April 30, 2010

Fun with security questions

From security guru Bruce Schneier:

Create your own security question and answer

Q: Can you ever forgive this presumptuous intrusion into your personal affairs?
A: Oh, I suppose so, but don't let it happen again.

Make your own!

April 11, 2010

Poker peeves

Although I don't play many tournaments any more, these reenactments of pet peeves at the poker table had me lolling. There's even a surprise appearance by Allen "Chainsaw" Kessler, perhaps the greatest natural comic in the poker world.






Hat tip to Rakewell.

April 10, 2010

Atheist Barbie

April 6, 2010

Math is hard even for the TSA

A friend just had a nip of Hennessey Cognac confiscated by the TSA in Chicago. They said anything over 70% alcohol was flammable and therefore hazardous. Hennessey is 80 proof, and therefore 40% alcohol.

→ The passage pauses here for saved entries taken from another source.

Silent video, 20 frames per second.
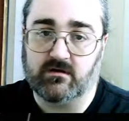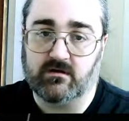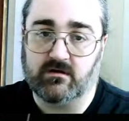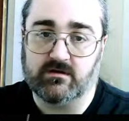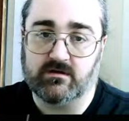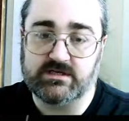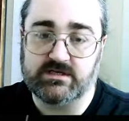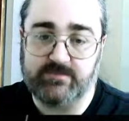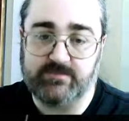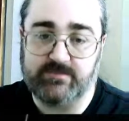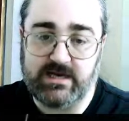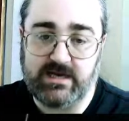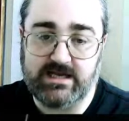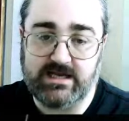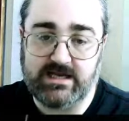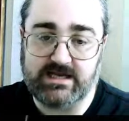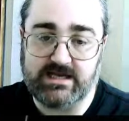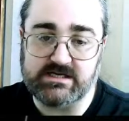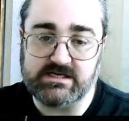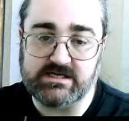Speed
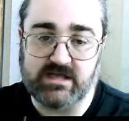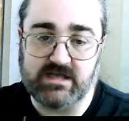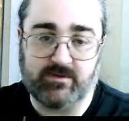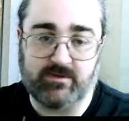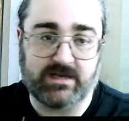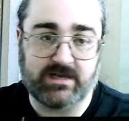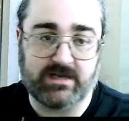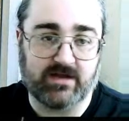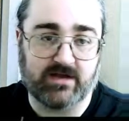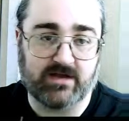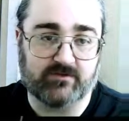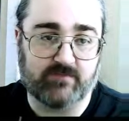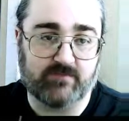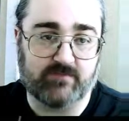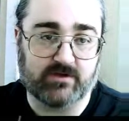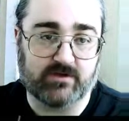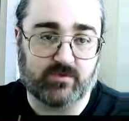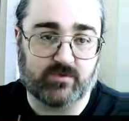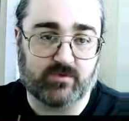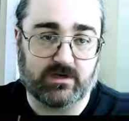isn't coming down
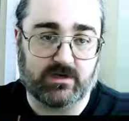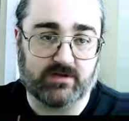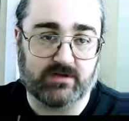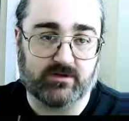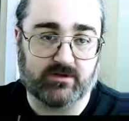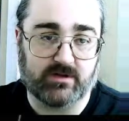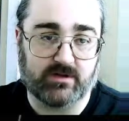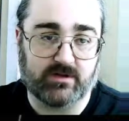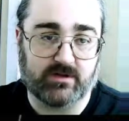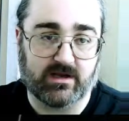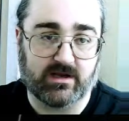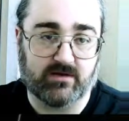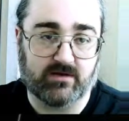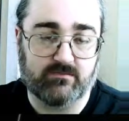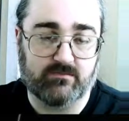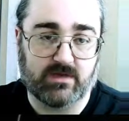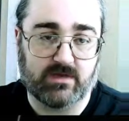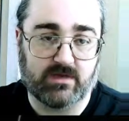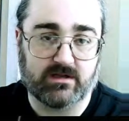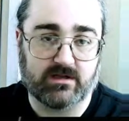as quickly as I'd like. I'd
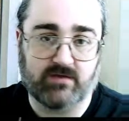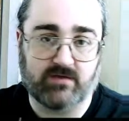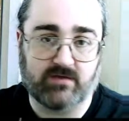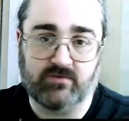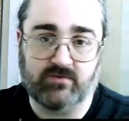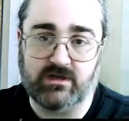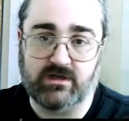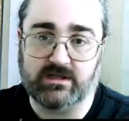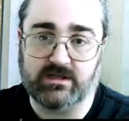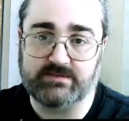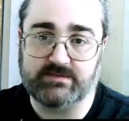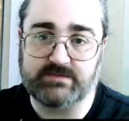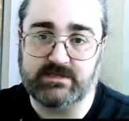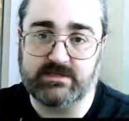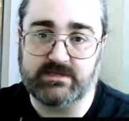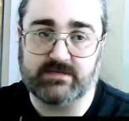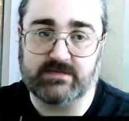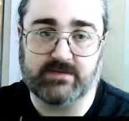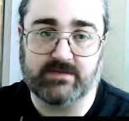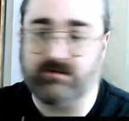really like the speed to
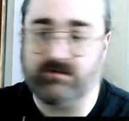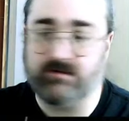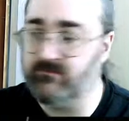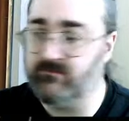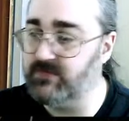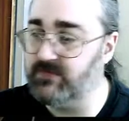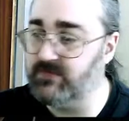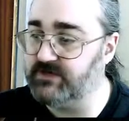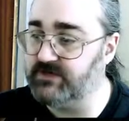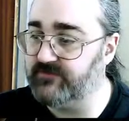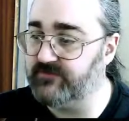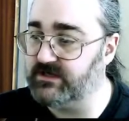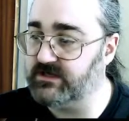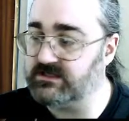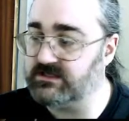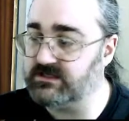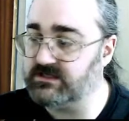come down much faster.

The word "proof" comes from the 18th Century, when liquor was tested to see if it had been watered down by mixing it with gunpowder and seeing if it would ignite. That only works if the booze is at least 57% alcohol. The fact that the gunpowder ignites when the liquor is 100 proof or more is the proof. In the US this was simplified to 50-50, probably by the same government officials who legislated pi equal to 3.

My friend argued with as many as five TSA officers but to no avail. Rather than miss his flight, he abandoned the minibar plunder to the innumerates.

A few years before, I was checking a heavy bag at the Alaska Airlines counter in Las Vegas. A young ticket agent I hadn't seen before asked me what was in the bag to make it so heavy. I said there were a few bottles of wine. She asked how many. I asked if there was some kind of restriction, as I had never heard of such a thing.

She said, "You can't check anything with 70% alcohol, so if you have five or more bottles of wine that adds up to more than 70%."

"I'm not sure math works that way," I said. "You don't add the percentages in different bottles to get a higher percentage. It's all still the same percentage."

"Over 70% isn't allowed," She said.

I assured her there were fewer than five bottles of wine.

April 3, 2010

Phenomenal.


Rue La La

To listen to the stock market's marathon fiddle sonata, you might not think the economy was burning. But the ability to create your own reality by positive thinking ends where the brick wall begins and like the casinos in Vegas, high-end retailers are feeling the pain. People can't use their vanished home equity as an ATM any more, and so the dozens of boutiques that sprung up in way too many locations before the real-estate house of cards tumbled need to find a way to liquidate their product.

Enter Rue La La.

Since discovering Filene's Basement in my youth in Boston, I've loved finding bargains on high-end stuff. Rue La La, an invitation-only (your invitation is here and earns me $10, thank you viral marketing) boutique liquidator, uses an interesting version of the window of opportunity meme. Every day they open a few collections for deep bargains, but the opportunity only lasts three days. They even have a clock ticking in front of each virtual storefront to underscore the urgency.

Today there are several high-end clothiers I've never heard of, a sports equipment company, Mario Batali cookware, a spa, and even a Napa Valley winery. Mmm...just picked up a trio of 2006 Rubicon Captain's Reserve for $59.

It's definitely a buyer's market right now, and soon many of these retailers will shut their doors or reinvent themselves more in line with Wal-Mart. But for the time being, I'm getting in on the bargains.

April 2, 2010

How To Train Your Dragon

Sometimes I'm asked what the most important invention in human history is. Before I moved to Seattle I used to answer air conditioning, but antibiotics are right up there and I'm also fond of the Internet. When I was a kid I used to do stop-frame animation with my Super-8 camera, so it's fun to see animation technology keep advancing as we creep closer, ever closer, to the era of the home holodeck.

How To Train Your Dragon, seen in 3D at Gold Class Cinema, gets pretty damn close. A coming-of-age story about a scrawny freckled intellectual boy in a land of burly Vikings (who for some reason speak with Scottish accents), its 3D effects seem natural and lifelike and enhance, rather than distract, from the movie's charming message: instead of making war against those we don't understand, we can live together in harmony and enslave them.

With dragons flying out of the screen and pieces of ash dropping down seemingly in arm's reach, 3D has moved from gimmick to genuine technological advance. Home 3DTVs are already here, waiting for the content to drive their sales. The studios are churning out children's movies at a pretty impressive rate, but traditionally it's the porn industry that drives home-entertainment technology, and potential 3D offerings may bring a whole new meaning to the term "train your dragon."